Women will have to find ways to be able to ask their man if they do have multiple partners or not because it’s their life they are risking. These people are going to have to learn to love their lives enough to take the risk and ask,” says Luck.

This situation is widespread among the younger generation born in a time of HIV, a generation whom have lost parents, brothers, sisters, teachers and good role models. They have been taught, they are well aware of all the risks, but they don’t always realize the consequences, because “it’s in their culture”, they will tell you. This young generation has been charged as the “Window of Hope” and that is the essence of Luck Mervil’s message. To the young orphans at Stepping Stones International, to members of drama group at YOHO, to students at University of Botswana, he told them to have faith and, to stand up and talk and encourage them to spread the message.

Respect yourselves enough, and respect the others lives enough to protect them. And I am asking them to send the message all over the place and to learn to talk, to learn to say things because what I have seen here is quite a passive nation. Passivity in front of such a disaster as HIV and AIDS it’s catastrophic. We cannot just say it’s our culture. Culture is there to help your people. If culture is killing your people you have to change your culture.

This change will not happen tomorrow. But to have identified one of the sources of the problem is already a big step.

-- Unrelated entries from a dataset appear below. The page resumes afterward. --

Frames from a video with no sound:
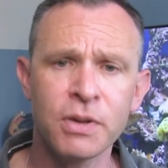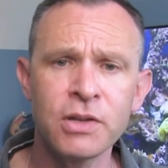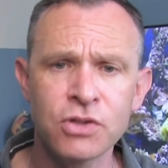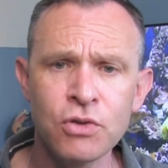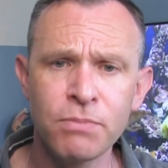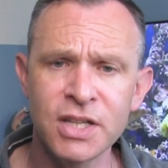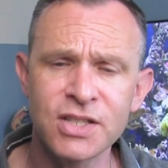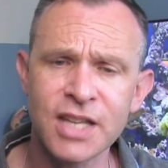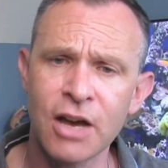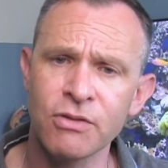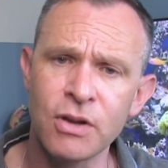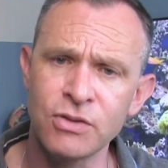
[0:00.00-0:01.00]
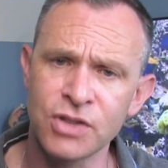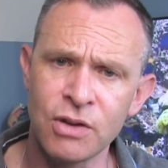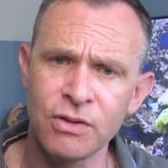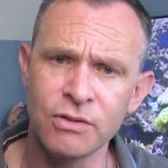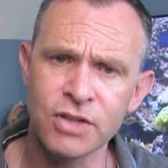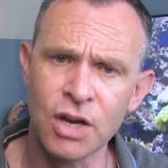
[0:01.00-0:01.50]
please
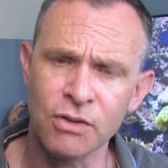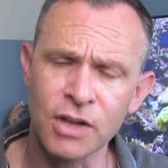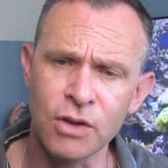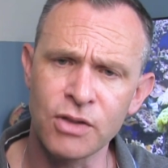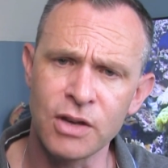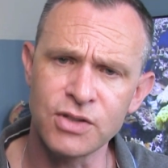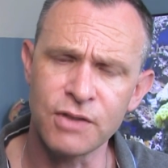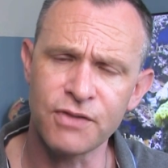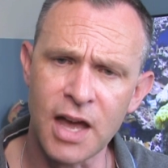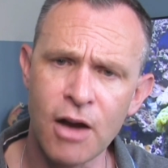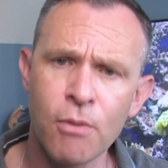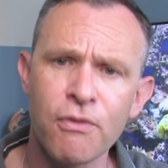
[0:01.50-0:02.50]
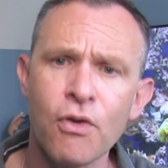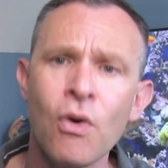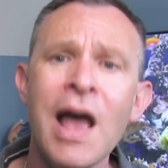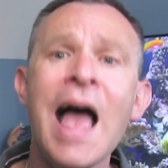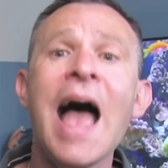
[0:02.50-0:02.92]
download those if they're helpful.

The desire to change things is there, but there is still a lot to do collectively to make it happen. During his mission Luck Mervil realized that more than ever grassroots organizations need Canadian expertise.

There is a lot more to do. Botswana is one of the countries that are dealing the best with the economical crisis. They are not in such a bad situation. But obviously we have to provide as much people as we can, especially for organizational tasks. They need logistics. That is where the greatest needs are. They need people to help with logistics.

Canadian contribution is an important link in the fight against HIV and AIDS in Botswana. Canadian volunteers help to build the capacity of governmental and grassroots organizations to fight against the pandemic and in return they gain international expertise to be shared in their country. Luck Mervil is now one of them.